How do I modify my existing SIP?
by Nutan Gupta 05/11/2017

Investing in a Systematic Investment Plan (SIP) is considered to be most favorable as you can invest as low as Rs. 500 in it. This makes it affordable for almost everyone, even those who have recently started working. But is this enough? Inflation rises every year and hence, it is only fair that you increase the amount you invest.

Instead of having your money just lying idle in your savings bank account, you can invest it in Systematic Investment Plan (SIP). This would facilitate the habit of regular saving and also earn you interest.

Doing a SIP top-up

When you get a hike in your work or you have surplus money flowing in, it’s best to invest it. Channelizing your money in mutual fund can be a good option to invest and earn some good profits on it. However, the risk with investing lump-sum is that you might have to time the market. Hence, it is advised to invest in SIPs instead. SIPs offer steady monthly investments and you don’t have to time the market for it. You can increase the amount you invest in SIPs and get better returns on it.

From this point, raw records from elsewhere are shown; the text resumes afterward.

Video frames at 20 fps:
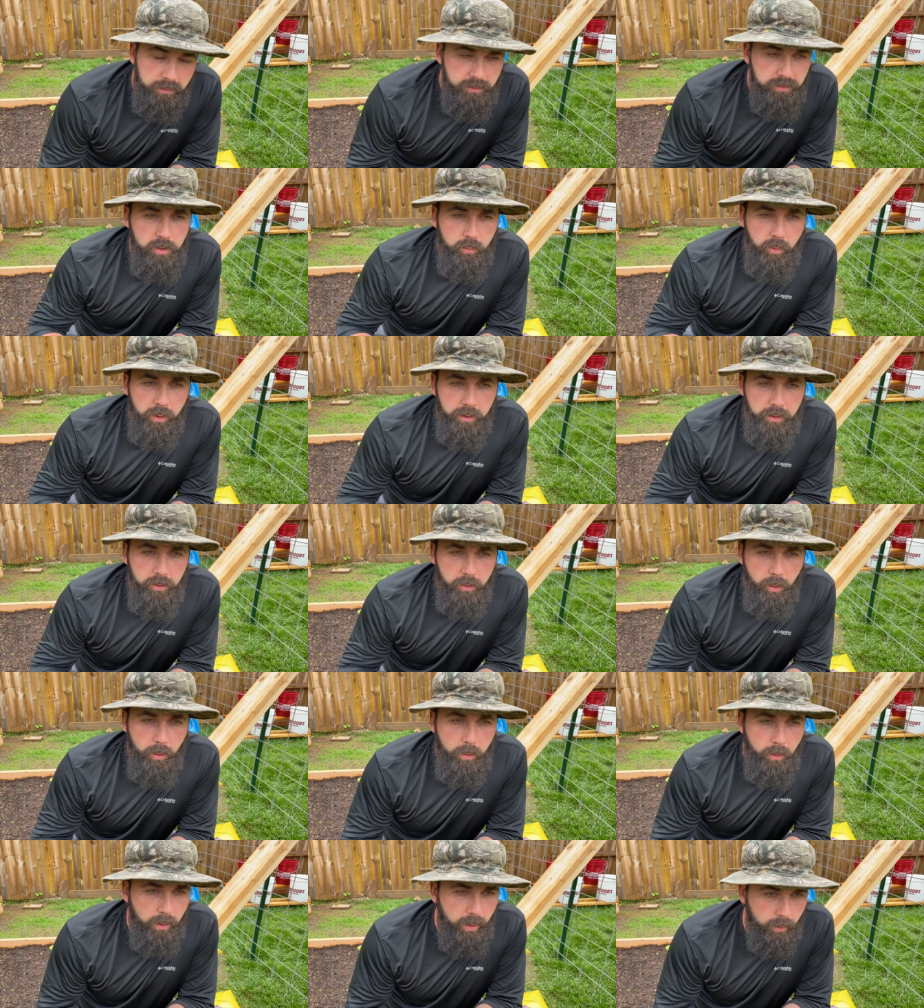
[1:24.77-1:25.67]
You wanna do
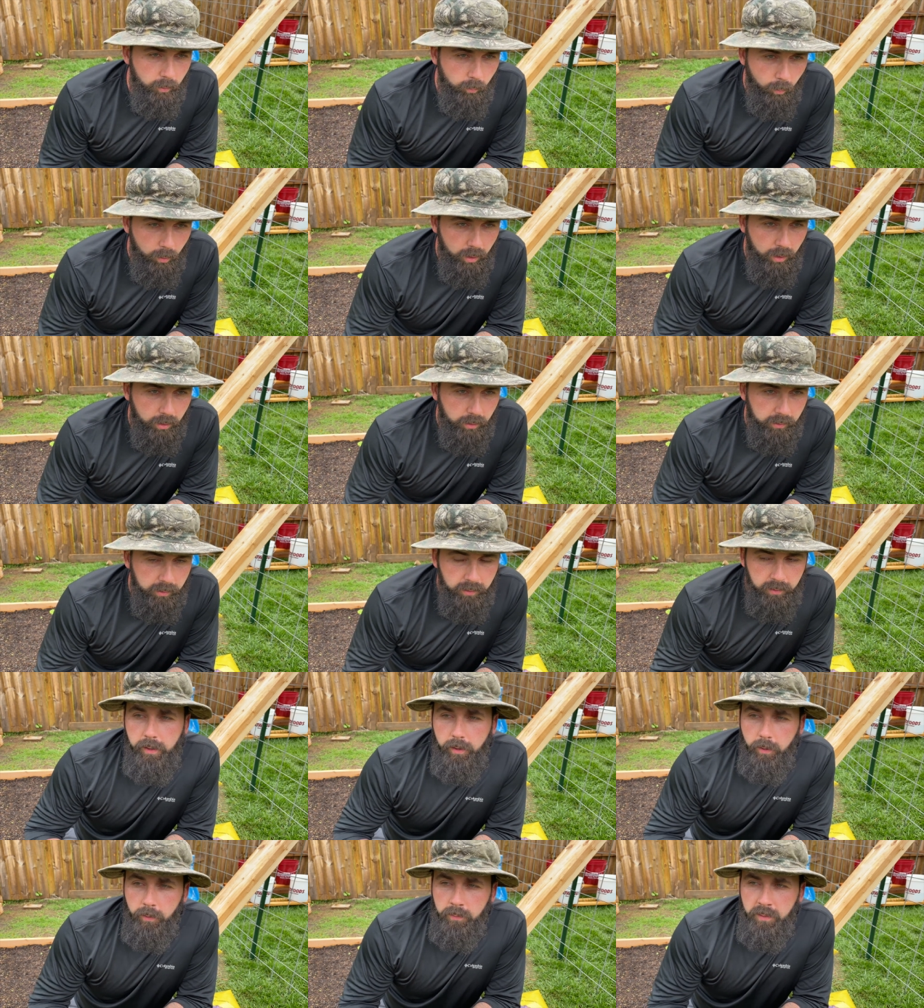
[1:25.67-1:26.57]
a whole lot of work?
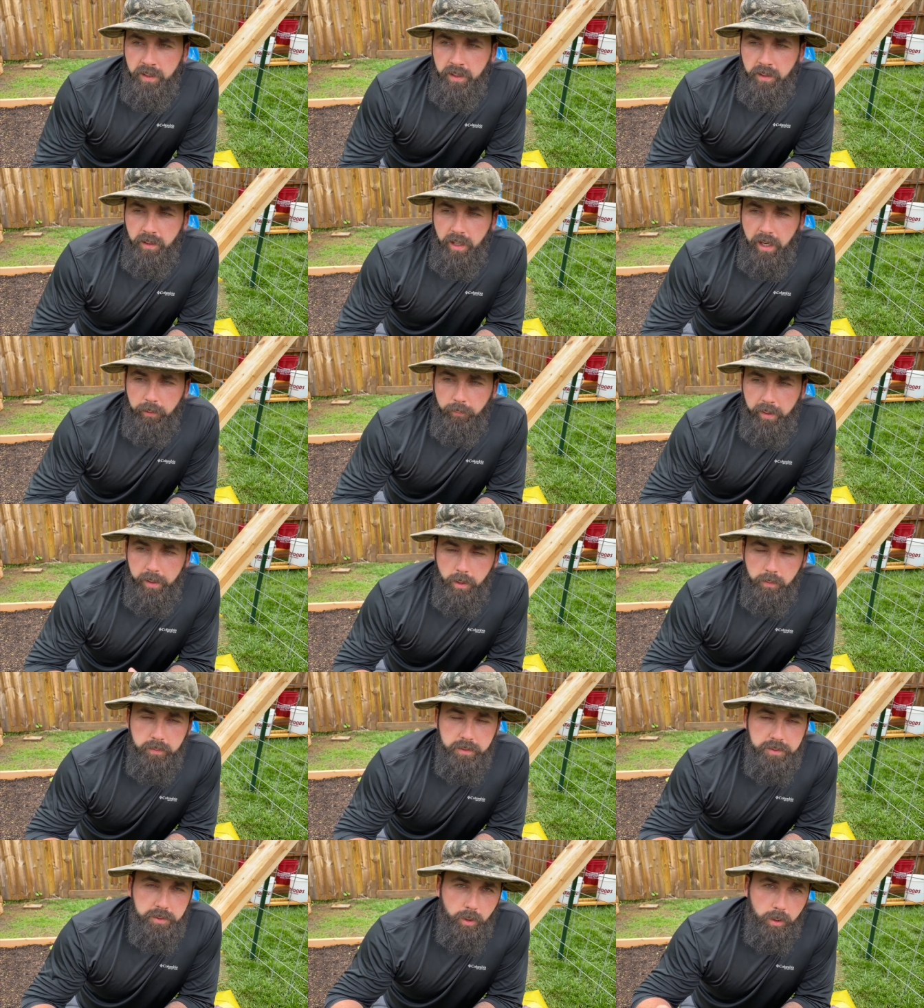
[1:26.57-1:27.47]
You know, I ran
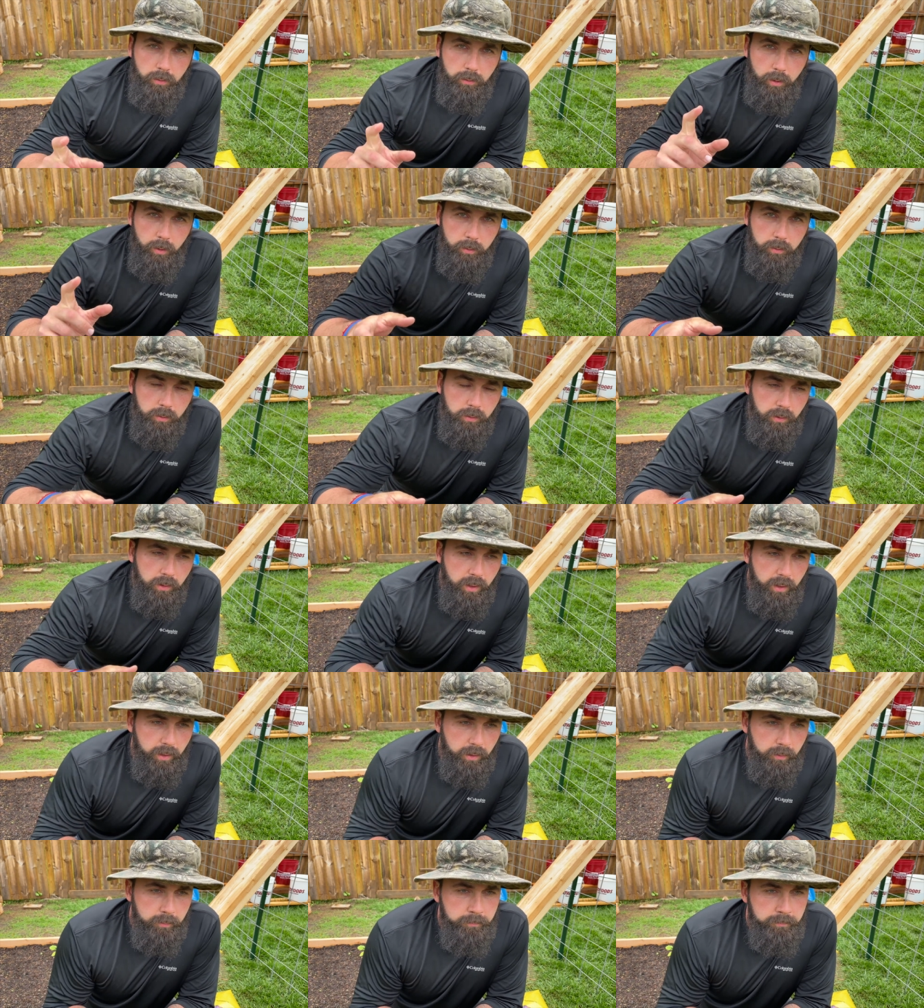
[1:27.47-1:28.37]
over to our local
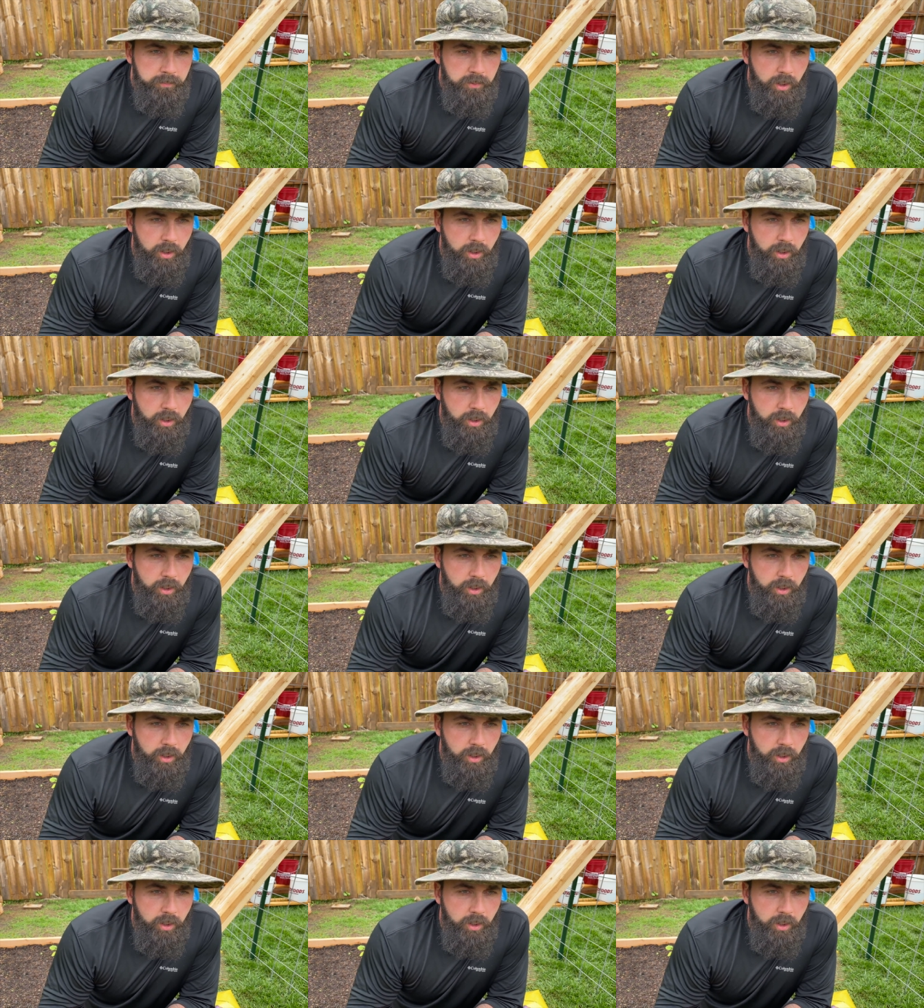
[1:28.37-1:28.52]
uh,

Can top-up be done in an existing SIP?

Ideally, this may not be possible. You fill an Electronic Clearing System (ECS) mandate form when you apply for a new SIP. According to this mandate, you tell your bank to transfer a fixed amount on a fixed day towards your SIP investment every month. Since you have already submitted this mandate to the bank, you may not be able to change it now. Most fund houses also do not allow this change yet.

Is there a way out?

Yes, definitely. You can apply for a top-up at the time of applying for an SIP. While taking a new SIP, you can opt for a periodic top-up of your investment amount. Mutual fund houses allow you to increase your investment amount either every six months or on a yearly basis if you wish to. This, however, should be specified at the start.

How does the periodic top-up work? (IG content)

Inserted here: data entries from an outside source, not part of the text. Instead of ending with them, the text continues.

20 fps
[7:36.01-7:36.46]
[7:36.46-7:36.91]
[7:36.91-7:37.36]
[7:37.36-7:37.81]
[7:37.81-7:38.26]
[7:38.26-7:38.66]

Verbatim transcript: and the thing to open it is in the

  • You start investing with Rs. 500 per month.

  • And ask for a yearly top-up of Rs. 500 in your investment amount.

  • After the first year, your SIP amount will go up to Rs. 1,000 per month.

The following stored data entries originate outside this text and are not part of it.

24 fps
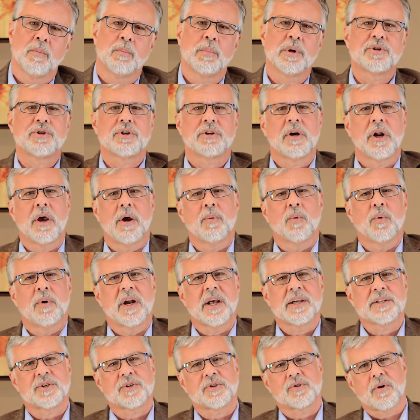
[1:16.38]
But you know,
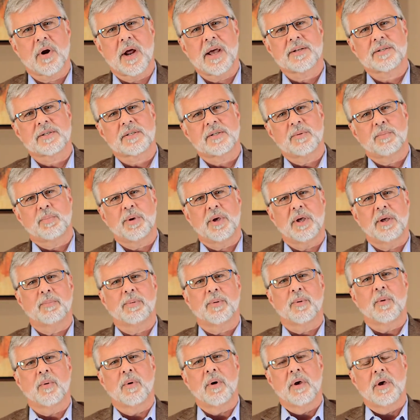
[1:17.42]
when I stress to
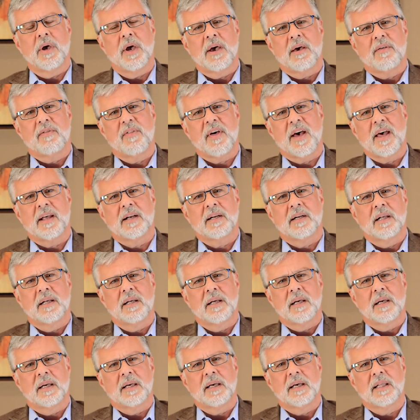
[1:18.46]
people that
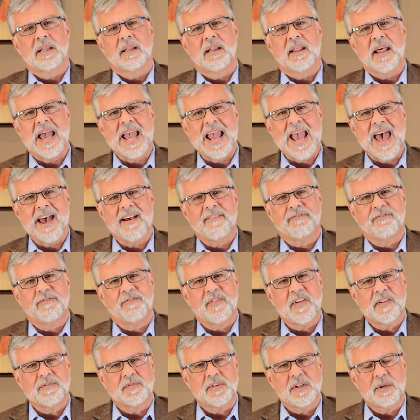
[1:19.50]
they have
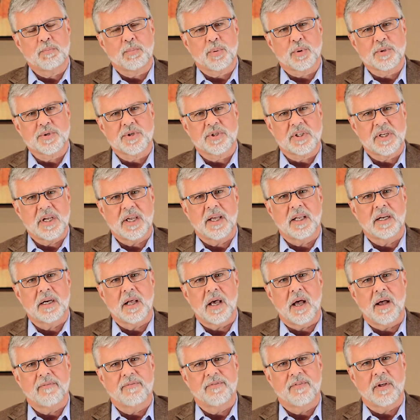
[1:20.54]
50%
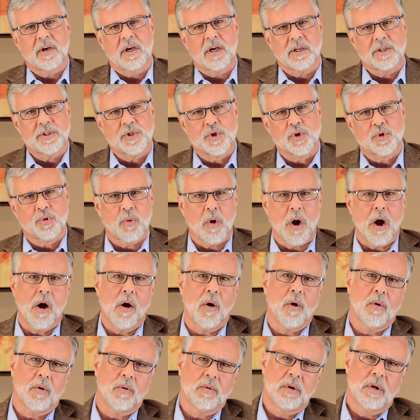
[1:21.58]
of the
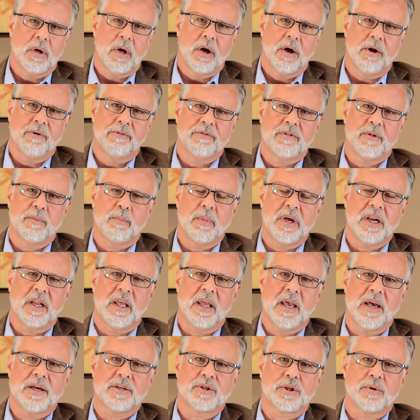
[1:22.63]
control over the
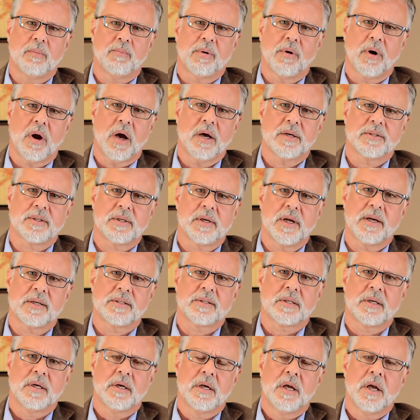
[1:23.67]
mediation
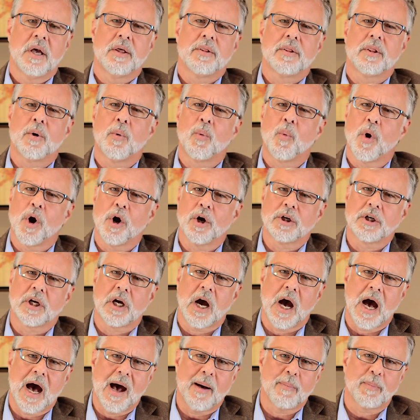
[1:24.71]
process, the word
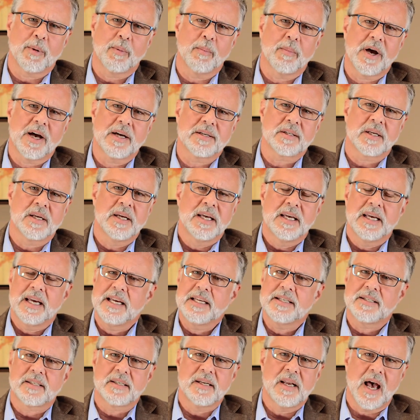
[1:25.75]
compromise
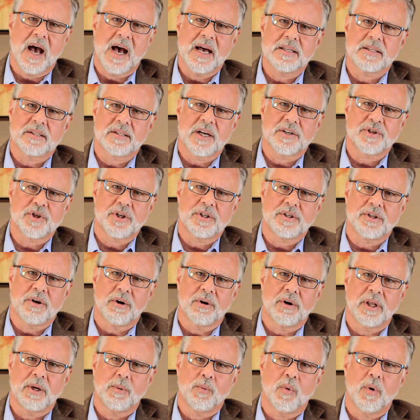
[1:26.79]
is not such a
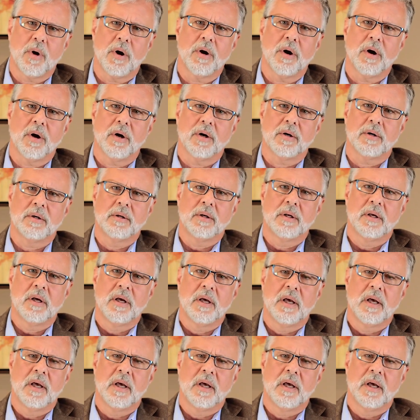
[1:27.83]
dirty word.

  • After the second year, it would increase to Rs. 1,500 per month.

  • This keeps increasing till the tenure of your SIP.

  • You can stop this by canceling your SIP and starting a new one.

To sum it up

You can top-up your SIP if you specify in the mandate in the start of your investment. You need to choose the amount and frequency of your top-up. Mutual Fund houses prefer the top-up of minimum Rs. 500 onwards. You can check with your SIP distributor if there is any option to modify your existing scheme. Or, you can stop this and start a new one with the mandate to top-up your investment at regular intervals.